## EXERCISE REQUIREMENTS
Write out, word for word, every line from the one containing "(10.00 s to 11.00 s)" through the last line of the records below, both ends included.

## GIVEN RECORDS
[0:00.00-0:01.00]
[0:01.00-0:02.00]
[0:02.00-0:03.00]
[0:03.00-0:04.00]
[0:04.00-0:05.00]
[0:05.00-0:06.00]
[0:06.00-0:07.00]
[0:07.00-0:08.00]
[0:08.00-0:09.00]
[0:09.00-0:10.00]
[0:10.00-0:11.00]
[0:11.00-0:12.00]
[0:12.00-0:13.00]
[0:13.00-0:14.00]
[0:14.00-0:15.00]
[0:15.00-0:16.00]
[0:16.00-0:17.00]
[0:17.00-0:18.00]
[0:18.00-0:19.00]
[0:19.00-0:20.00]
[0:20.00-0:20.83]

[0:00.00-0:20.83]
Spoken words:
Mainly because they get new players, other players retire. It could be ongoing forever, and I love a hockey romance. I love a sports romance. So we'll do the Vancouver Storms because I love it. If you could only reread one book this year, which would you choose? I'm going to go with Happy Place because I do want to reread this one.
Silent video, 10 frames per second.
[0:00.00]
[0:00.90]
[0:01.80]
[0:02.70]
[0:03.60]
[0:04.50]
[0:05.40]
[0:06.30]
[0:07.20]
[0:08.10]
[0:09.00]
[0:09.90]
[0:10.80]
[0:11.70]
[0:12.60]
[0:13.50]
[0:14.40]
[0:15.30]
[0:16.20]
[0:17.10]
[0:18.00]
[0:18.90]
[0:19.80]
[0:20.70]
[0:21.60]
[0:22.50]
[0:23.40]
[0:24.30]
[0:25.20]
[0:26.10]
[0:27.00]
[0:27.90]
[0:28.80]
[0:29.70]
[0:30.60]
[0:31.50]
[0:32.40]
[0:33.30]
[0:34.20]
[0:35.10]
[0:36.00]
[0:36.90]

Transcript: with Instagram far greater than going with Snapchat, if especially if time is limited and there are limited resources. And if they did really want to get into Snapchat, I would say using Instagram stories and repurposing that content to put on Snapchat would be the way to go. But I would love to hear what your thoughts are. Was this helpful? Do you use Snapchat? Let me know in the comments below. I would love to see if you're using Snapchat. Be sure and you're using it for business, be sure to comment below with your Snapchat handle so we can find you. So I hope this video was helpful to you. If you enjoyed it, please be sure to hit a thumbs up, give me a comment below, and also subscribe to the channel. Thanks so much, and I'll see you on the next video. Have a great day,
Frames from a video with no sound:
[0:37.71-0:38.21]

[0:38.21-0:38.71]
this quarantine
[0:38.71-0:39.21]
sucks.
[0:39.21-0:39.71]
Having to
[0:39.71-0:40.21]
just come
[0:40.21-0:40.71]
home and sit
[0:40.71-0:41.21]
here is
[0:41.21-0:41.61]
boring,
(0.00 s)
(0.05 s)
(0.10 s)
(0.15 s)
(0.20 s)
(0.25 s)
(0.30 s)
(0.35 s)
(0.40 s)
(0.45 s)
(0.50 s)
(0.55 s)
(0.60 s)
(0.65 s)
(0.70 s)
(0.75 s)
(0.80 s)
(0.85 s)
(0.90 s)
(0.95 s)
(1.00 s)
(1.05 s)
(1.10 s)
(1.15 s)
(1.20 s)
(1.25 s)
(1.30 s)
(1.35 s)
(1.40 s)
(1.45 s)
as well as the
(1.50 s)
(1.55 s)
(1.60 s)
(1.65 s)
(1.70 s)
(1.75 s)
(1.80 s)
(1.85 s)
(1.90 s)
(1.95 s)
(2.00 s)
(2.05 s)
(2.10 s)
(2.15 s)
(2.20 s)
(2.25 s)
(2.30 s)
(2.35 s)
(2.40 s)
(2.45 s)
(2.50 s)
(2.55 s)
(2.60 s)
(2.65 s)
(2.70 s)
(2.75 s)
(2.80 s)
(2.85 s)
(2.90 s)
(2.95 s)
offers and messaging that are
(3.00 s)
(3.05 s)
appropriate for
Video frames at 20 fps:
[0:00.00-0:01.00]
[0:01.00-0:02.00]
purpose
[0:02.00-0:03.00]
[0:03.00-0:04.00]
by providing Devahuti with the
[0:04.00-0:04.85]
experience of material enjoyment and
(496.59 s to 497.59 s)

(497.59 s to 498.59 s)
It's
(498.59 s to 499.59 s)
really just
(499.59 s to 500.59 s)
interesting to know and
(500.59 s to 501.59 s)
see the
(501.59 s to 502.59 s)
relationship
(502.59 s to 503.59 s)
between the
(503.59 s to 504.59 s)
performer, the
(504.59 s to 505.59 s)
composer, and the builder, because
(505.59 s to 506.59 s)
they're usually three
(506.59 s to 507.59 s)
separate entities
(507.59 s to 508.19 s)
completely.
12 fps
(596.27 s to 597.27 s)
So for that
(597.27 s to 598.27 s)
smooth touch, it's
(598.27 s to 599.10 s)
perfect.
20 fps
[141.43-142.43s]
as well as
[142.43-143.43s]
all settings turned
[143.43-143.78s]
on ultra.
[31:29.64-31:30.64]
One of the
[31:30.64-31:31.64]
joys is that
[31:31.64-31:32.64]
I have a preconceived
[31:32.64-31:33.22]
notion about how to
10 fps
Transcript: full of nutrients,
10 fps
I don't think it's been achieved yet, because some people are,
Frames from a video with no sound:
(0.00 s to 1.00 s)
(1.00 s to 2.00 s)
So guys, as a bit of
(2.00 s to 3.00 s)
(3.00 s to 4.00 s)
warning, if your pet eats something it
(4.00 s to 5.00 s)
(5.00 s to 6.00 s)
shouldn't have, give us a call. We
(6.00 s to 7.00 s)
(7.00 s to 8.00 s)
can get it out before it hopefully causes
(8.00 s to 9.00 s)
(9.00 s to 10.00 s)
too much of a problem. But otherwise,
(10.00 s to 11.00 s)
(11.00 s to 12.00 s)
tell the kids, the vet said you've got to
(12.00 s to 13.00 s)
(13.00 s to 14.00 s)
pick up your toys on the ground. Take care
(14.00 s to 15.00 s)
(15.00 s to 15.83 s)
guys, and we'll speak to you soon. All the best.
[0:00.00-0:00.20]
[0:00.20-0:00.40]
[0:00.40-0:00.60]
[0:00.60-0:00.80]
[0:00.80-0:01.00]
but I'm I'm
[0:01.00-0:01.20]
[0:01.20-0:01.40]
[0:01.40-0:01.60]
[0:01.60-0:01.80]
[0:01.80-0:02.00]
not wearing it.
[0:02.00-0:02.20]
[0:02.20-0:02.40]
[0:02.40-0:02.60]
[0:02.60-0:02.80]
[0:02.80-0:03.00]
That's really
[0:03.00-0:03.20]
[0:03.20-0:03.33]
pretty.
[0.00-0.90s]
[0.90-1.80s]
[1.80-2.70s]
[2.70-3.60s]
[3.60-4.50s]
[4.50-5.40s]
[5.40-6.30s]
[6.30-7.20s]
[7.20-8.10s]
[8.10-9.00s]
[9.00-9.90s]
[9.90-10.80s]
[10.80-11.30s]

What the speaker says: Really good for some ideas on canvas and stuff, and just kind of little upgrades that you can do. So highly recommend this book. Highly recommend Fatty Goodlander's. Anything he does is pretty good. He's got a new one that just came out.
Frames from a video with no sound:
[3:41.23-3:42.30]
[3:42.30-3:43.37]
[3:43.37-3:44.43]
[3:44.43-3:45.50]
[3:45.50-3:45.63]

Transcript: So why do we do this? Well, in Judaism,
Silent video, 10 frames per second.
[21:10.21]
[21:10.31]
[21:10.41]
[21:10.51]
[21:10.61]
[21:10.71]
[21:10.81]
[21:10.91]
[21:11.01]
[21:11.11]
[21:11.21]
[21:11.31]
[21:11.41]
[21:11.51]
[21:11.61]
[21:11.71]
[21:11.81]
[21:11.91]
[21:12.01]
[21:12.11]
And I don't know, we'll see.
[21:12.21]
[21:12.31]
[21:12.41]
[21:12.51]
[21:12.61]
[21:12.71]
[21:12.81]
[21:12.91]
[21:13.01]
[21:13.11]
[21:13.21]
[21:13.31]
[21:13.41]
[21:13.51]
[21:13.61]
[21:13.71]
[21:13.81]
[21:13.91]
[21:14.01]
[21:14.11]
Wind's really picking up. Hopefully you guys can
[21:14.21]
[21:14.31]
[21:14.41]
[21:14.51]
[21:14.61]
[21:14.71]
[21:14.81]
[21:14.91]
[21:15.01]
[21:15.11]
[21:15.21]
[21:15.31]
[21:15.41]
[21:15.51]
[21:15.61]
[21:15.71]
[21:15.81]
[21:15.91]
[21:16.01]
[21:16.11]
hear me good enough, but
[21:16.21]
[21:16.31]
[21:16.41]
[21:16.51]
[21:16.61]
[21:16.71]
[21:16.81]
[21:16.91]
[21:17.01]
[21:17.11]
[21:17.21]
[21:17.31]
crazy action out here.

## EXERCISE RESULT
(10.00 s to 11.00 s)
(11.00 s to 12.00 s)
tell the kids, the vet said you've got to
(12.00 s to 13.00 s)
(13.00 s to 14.00 s)
pick up your toys on the ground. Take care
(14.00 s to 15.00 s)
(15.00 s to 15.83 s)
guys, and we'll speak to you soon. All the best.
[0:00.00-0:00.20]
[0:00.20-0:00.40]
[0:00.40-0:00.60]
[0:00.60-0:00.80]
[0:00.80-0:01.00]
but I'm I'm
[0:01.00-0:01.20]
[0:01.20-0:01.40]
[0:01.40-0:01.60]
[0:01.60-0:01.80]
[0:01.80-0:02.00]
not wearing it.
[0:02.00-0:02.20]
[0:02.20-0:02.40]
[0:02.40-0:02.60]
[0:02.60-0:02.80]
[0:02.80-0:03.00]
That's really
[0:03.00-0:03.20]
[0:03.20-0:03.33]
pretty.
[0.00-0.90s]
[0.90-1.80s]
[1.80-2.70s]
[2.70-3.60s]
[3.60-4.50s]
[4.50-5.40s]
[5.40-6.30s]
[6.30-7.20s]
[7.20-8.10s]
[8.10-9.00s]
[9.00-9.90s]
[9.90-10.80s]
[10.80-11.30s]

What the speaker says: Really good for some ideas on canvas and stuff, and just kind of little upgrades that you can do. So highly recommend this book. Highly recommend Fatty Goodlander's. Anything he does is pretty good. He's got a new one that just came out.
Frames from a video with no sound:
[3:41.23-3:42.30]
[3:42.30-3:43.37]
[3:43.37-3:44.43]
[3:44.43-3:45.50]
[3:45.50-3:45.63]

Transcript: So why do we do this? Well, in Judaism,
Silent video, 10 frames per second.
[21:10.21]
[21:10.31]
[21:10.41]
[21:10.51]
[21:10.61]
[21:10.71]
[21:10.81]
[21:10.91]
[21:11.01]
[21:11.11]
[21:11.21]
[21:11.31]
[21:11.41]
[21:11.51]
[21:11.61]
[21:11.71]
[21:11.81]
[21:11.91]
[21:12.01]
[21:12.11]
And I don't know, we'll see.
[21:12.21]
[21:12.31]
[21:12.41]
[21:12.51]
[21:12.61]
[21:12.71]
[21:12.81]
[21:12.91]
[21:13.01]
[21:13.11]
[21:13.21]
[21:13.31]
[21:13.41]
[21:13.51]
[21:13.61]
[21:13.71]
[21:13.81]
[21:13.91]
[21:14.01]
[21:14.11]
Wind's really picking up. Hopefully you guys can
[21:14.21]
[21:14.31]
[21:14.41]
[21:14.51]
[21:14.61]
[21:14.71]
[21:14.81]
[21:14.91]
[21:15.01]
[21:15.11]
[21:15.21]
[21:15.31]
[21:15.41]
[21:15.51]
[21:15.61]
[21:15.71]
[21:15.81]
[21:15.91]
[21:16.01]
[21:16.11]
hear me good enough, but
[21:16.21]
[21:16.31]
[21:16.41]
[21:16.51]
[21:16.61]
[21:16.71]
[21:16.81]
[21:16.91]
[21:17.01]
[21:17.11]
[21:17.21]
[21:17.31]
crazy action out here.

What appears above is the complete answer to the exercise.